::: SUPPLIED RECORDS :::

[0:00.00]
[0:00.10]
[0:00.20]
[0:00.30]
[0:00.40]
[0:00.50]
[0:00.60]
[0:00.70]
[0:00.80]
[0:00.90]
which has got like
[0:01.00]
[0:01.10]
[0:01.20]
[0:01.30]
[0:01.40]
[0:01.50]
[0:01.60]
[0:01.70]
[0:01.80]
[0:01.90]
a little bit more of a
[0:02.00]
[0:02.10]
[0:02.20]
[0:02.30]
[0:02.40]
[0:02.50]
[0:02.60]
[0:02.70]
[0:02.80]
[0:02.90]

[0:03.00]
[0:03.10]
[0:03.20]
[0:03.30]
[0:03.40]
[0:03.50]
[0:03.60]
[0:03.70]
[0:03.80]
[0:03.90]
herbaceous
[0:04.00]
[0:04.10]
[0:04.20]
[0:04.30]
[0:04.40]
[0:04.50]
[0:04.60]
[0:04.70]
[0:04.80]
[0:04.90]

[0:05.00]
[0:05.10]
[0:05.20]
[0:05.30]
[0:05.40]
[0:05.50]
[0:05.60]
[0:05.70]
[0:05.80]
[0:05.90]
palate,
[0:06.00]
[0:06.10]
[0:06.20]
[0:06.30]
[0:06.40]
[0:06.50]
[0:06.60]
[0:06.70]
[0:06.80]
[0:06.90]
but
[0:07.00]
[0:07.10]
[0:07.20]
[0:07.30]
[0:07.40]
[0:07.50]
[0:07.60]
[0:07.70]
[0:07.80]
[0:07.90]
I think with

:::

EXERCISE DIRECTIONS:
Without altering a single word, reproduce the entries above.

TASK RESPONSE:
[0:00.00]
[0:00.10]
[0:00.20]
[0:00.30]
[0:00.40]
[0:00.50]
[0:00.60]
[0:00.70]
[0:00.80]
[0:00.90]
which has got like
[0:01.00]
[0:01.10]
[0:01.20]
[0:01.30]
[0:01.40]
[0:01.50]
[0:01.60]
[0:01.70]
[0:01.80]
[0:01.90]
a little bit more of a
[0:02.00]
[0:02.10]
[0:02.20]
[0:02.30]
[0:02.40]
[0:02.50]
[0:02.60]
[0:02.70]
[0:02.80]
[0:02.90]

[0:03.00]
[0:03.10]
[0:03.20]
[0:03.30]
[0:03.40]
[0:03.50]
[0:03.60]
[0:03.70]
[0:03.80]
[0:03.90]
herbaceous
[0:04.00]
[0:04.10]
[0:04.20]
[0:04.30]
[0:04.40]
[0:04.50]
[0:04.60]
[0:04.70]
[0:04.80]
[0:04.90]

[0:05.00]
[0:05.10]
[0:05.20]
[0:05.30]
[0:05.40]
[0:05.50]
[0:05.60]
[0:05.70]
[0:05.80]
[0:05.90]
palate,
[0:06.00]
[0:06.10]
[0:06.20]
[0:06.30]
[0:06.40]
[0:06.50]
[0:06.60]
[0:06.70]
[0:06.80]
[0:06.90]
but
[0:07.00]
[0:07.10]
[0:07.20]
[0:07.30]
[0:07.40]
[0:07.50]
[0:07.60]
[0:07.70]
[0:07.80]
[0:07.90]
I think with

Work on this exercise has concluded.